# ERNIE-Gram

**Repository Path**: baidu/ERNIE-Gram

## Basic Information

- **Project Name**: ERNIE-Gram
- **Description**: 多粒度语言知识模型
- **Primary Language**: Unknown
- **License**: Not specified
- **Default Branch**: master
- **Homepage**: None
- **GVP Project**: No

## Statistics

- **Stars**: 0
- **Forks**: 0
- **Created**: 2024-02-20
- **Last Updated**: 2024-02-20

## Categories & Tags

**Categories**: Uncategorized

**Tags**: None

## README

## _ERNIE-Gram_: Pre-Training with Explicitly N-Gram Masked Language Modeling for Natural Language Understanding

- [Proposed Methods](#proposed-methods)
- [Pre-trained Models](#pre-trained-models)
- [Fine-tuning on Downstream Tasks](#fine-tuning-on-downstream-tasks)
  * [GLUE](#glue-benchmark)
  * [SQuAD](#squad-benchmark)
- [Usage](#usage)
  * [Install PaddlePaddle](#install-paddlepaddle)
  * [Fine-tuning](#fine-tuning)
  * [Employ Dynamic Computation Graph](#employ-dynamic-computation-graph)
- [Citation](#citation)
- [Communication](#communication)

For technical description of the algorithm, please see our paper:
>[_**ERNIE-Gram: Pre-Training with Explicitly N-Gram Masked Language Modeling for Natural Language Understanding**_](https://www.aclweb.org/anthology/2021.naacl-main.136/)
>
>Dongling Xiao, Yu-Kun Li, Han Zhang, Yu Sun, Hao Tian, Hua Wu, Haifeng Wang
>
>Accepted by **NAACL-HLT 2021**

![ERNIE-Gram](https://img.shields.io/badge/Pretraining-Language%20Understanding-green) ![GLUE](https://img.shields.io/badge/GLUE-The%20General%20Language%20Understanding%20Evaluation-yellow) ![SQuAD](https://img.shields.io/badge/SQuAD-The%20Stanford%20Question%20Answering-blue) ![RACE](https://img.shields.io/badge/RACE-The%20ReAding%20Comprehension%20from%20Examinations-green) 
---
**[ERNIE-Gram](https://www.aclweb.org/anthology/2021.naacl-main.136/)** is an **explicitly** n-gram masking and predicting method to eliminate the limitations of previous contiguously masking strategies and incorporate coarse-grained linguistic information into pre-training sufficiently. To model the intra-dependencies and inter-relation of coarse-grained linguistic information, n-grams are masked and predicted directly using explicit n-gram identities rather than contiguous sequences of n tokens.
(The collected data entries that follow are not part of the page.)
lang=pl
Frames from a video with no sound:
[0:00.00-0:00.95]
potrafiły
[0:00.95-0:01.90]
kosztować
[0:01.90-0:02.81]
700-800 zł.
Furthermore, ERNIE-Gram employs a generator model to sample plausible n-gram identities as optional n-gram masks and predict them in both coarse-grained and fine-grained manners to enable comprehensive n-gram prediction and relation modeling.

## Proposed Methods

We construct three novel methods to model the intra-dependencies and inter-relation of coarse-grained linguistic information:

- **Explicitly N-gram Masked Language Modeling**: n-grams are masked with single [MASK] symbols, and predicted directly using explicit n-gram identities rather than sequences of tokens.
- **Comprehensive N-gram Prediction**: masked n-grams are simultaneously predicted in coarse-grained (explicit n-gram identities) and fine-grained (contained token identities) manners.
- **Enhanced N-gram Relation Modeling**: n-grams are masked with plausible n-grams identities sampled from a generator model, and then recovered to the original n-grams.
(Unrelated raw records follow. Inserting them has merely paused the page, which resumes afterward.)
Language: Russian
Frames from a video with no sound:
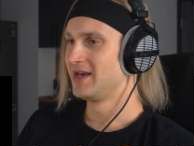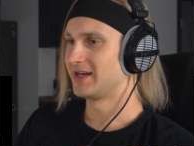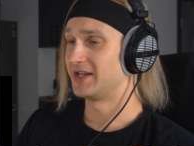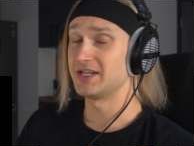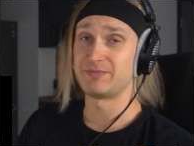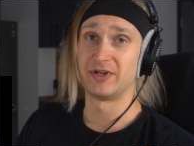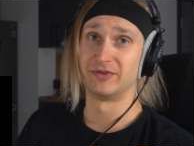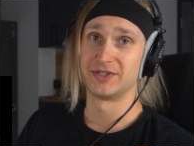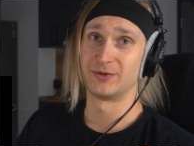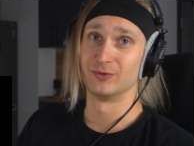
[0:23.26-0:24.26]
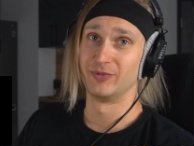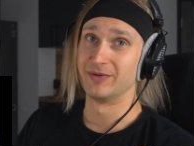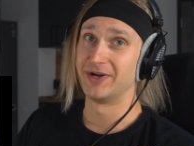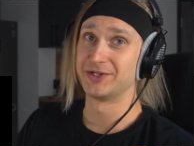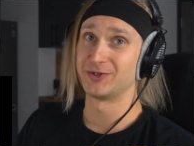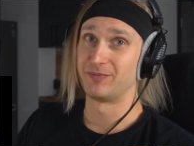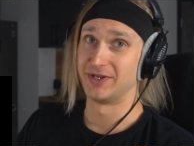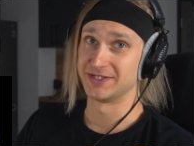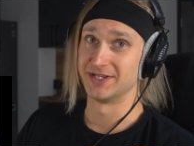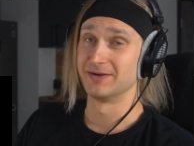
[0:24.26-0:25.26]
Когда с первых секунд понимаешь, что
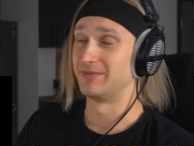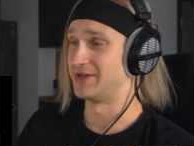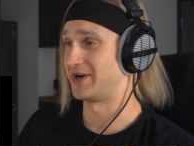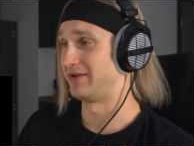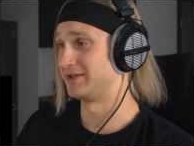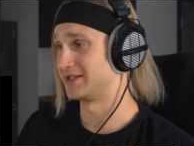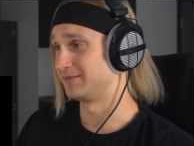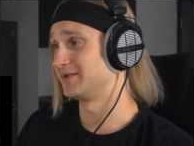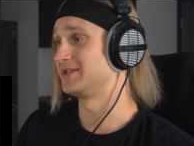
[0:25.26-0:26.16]
песня понравится.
![ernie-gram](.meta/ernie-gram.png)

## Pre-trained Models

We release the checkpoints for **ERNIE-Gram _16G_** and  **ERNIE-Gram _160G_** models which are pre-trained on the base-scale corpora (16GB text for BERT) and the large-scale corpora (160GB text for RoBERTa) respectively. 

- [**ERNIE-Gram _16G_**](https://ernie-github.cdn.bcebos.com/model-ernie-gram-en-16g.tar.gz) (_lowercased | 12-layer, 768-hidden, 12-heads, 110M parameters_)
- [**ERNIE-Gram _160G_**](https://ernie-github.cdn.bcebos.com/model-ernie-gram-en-160g.tar.gz) (_lowercased | 12-layer, 768-hidden, 12-heads, 110M parameters_)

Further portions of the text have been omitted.